All these points and others are elaborated, with magisterial lucidity and characteristic panache, by Richard Sorabji in the first paper in Philoponus. It is a delicious piece; and any one who doubts, as I have doubted, the interest or importance of Philoponus’s work should read it and be purged. It is also an unusually accessible piece: if you care for the history of philosophy and science, you will find in it pleasure and enlightenment in equal proportion. The other contributors to the volume maintain the superior standard set by the editor and illustrate the several sides of Philoponus’s talents. Henry Chadwick, in an elegant and witty paper, explains the intricacies of Philoponan theology. There is a learned disquisition on impetus theory by Michael Wolff. Lindsay Judson deals subtly with Philoponus’s views on creation. And seven other scholars offer seven other morsels.

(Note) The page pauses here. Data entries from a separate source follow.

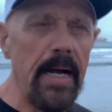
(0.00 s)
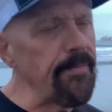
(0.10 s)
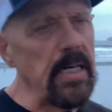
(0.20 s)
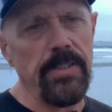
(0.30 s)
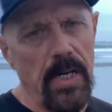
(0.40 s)
I've
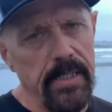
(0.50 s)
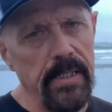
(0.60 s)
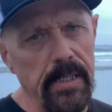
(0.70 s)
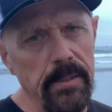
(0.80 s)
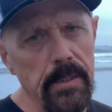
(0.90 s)
got to talk to
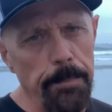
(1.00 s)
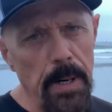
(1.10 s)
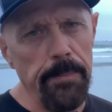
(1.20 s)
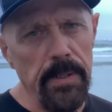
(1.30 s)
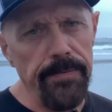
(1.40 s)
the
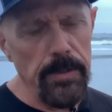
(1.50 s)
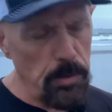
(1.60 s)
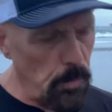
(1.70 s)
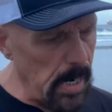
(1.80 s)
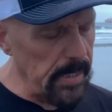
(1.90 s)
Department of Fish
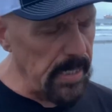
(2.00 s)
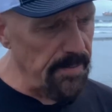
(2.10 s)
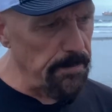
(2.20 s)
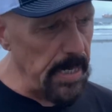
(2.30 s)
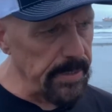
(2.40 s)
and
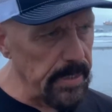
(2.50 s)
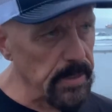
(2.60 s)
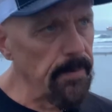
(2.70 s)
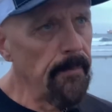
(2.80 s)
Wildlife about this.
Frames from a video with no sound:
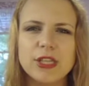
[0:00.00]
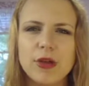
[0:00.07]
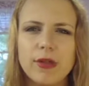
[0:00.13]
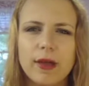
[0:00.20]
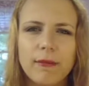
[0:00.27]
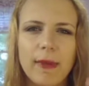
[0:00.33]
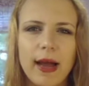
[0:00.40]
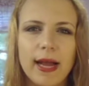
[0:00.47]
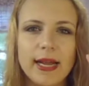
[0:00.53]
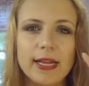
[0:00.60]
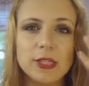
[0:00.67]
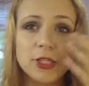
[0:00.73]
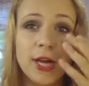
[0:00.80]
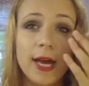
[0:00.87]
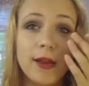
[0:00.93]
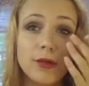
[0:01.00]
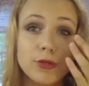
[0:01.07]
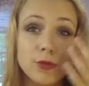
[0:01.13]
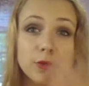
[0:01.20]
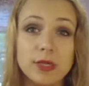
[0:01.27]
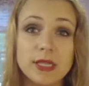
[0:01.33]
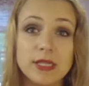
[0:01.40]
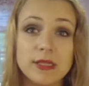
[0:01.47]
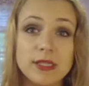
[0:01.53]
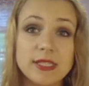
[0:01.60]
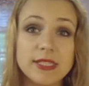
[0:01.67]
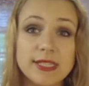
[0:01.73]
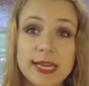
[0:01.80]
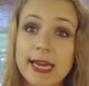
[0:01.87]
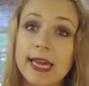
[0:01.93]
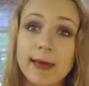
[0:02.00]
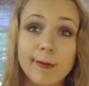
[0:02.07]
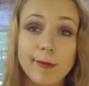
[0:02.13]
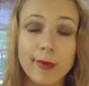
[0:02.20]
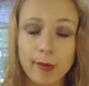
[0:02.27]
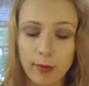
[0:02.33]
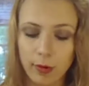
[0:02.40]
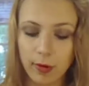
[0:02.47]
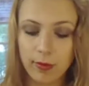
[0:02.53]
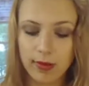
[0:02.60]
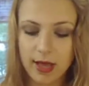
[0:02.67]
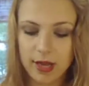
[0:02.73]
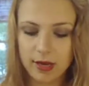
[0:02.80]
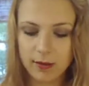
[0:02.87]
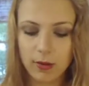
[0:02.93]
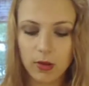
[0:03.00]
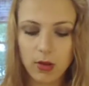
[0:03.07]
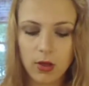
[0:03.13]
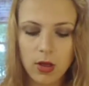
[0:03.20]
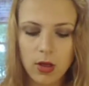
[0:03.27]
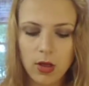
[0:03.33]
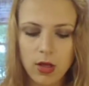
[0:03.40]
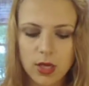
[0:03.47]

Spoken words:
so that my shadows wouldn't stick and would be more blendable.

Philoponus has not always been popular. For his theological views he was condemned as a heretic, and in 680 was formally anathematised. In philosophy he was little more successful. The pagan Neoplatonist Simplicius, his contemporary and his bitter enemy, attacked him with vigour. He never succeeded to the Chair at Alexandria. He was largely forgotten after his death. And it must be allowed that Jack was a dull boy. The surviving volumes afford few literary delights. The grains of wisdom are hidden in a heap of chaff. And Philoponus was no logician: Simplicius blasted him for his incompetence in technical logic, and a modern reader will find his commentary on Aristotle’s Analytics painfully muddled. Philoponos mataioponos: Jack’s labours lost.

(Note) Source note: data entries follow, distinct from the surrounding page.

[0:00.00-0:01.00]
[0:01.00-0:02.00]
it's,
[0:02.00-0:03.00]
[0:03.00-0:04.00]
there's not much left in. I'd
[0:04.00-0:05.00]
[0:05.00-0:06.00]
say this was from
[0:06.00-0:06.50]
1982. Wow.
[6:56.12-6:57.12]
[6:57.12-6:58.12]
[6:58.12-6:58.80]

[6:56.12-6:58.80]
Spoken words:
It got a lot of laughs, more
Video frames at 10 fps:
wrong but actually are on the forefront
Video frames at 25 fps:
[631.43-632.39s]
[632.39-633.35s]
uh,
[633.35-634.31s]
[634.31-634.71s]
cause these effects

Not altogether. Some of his works, translated into Arabic, stayed to influence Islamic philosophy; and then in 16th-century Italy he enjoyed a renaissance. Bold spirits dared to turn against the authority of Aristotle. Philoponus’s texts were rediscovered and republished – and his Christian opposition to The Philosopher made him something of a hero Galileo read Philoponus, and acknowledged a debt to him. The precise extent of Philoponus’s influence on Galileo is a matter of dispute: but that there was an influence is undeniable. ‘Galileo’s experiment’ is reported by Philoponus, who observes that ‘two unequal weights dropped from a given height strike the ground at almost the same time.’ Perhaps, as Wolff argues, the observation is introduced ad hoc and ‘has no real experimental character’. Nonetheless, it is there in Philoponus’s text.

In recent years Richard Sorabji has been one of the leaders of a second renaissance in Philoponan studies. He has argued that Philoponus’s thoughts about infinity mark ‘a turning-point in the history of philosophy’, and he thinks that Philoponus is a star of the first magnitude. The new book is a sustained effort to explain and justify this assessment. I doubt if it will turn Philoponus into an immediate best-seller. But students of ancient thought can no longer be excused for ignoring the man. We are (once again) indebted to Sorabji for his scholarship and for his analytical skills and for his own exuberant philoponia.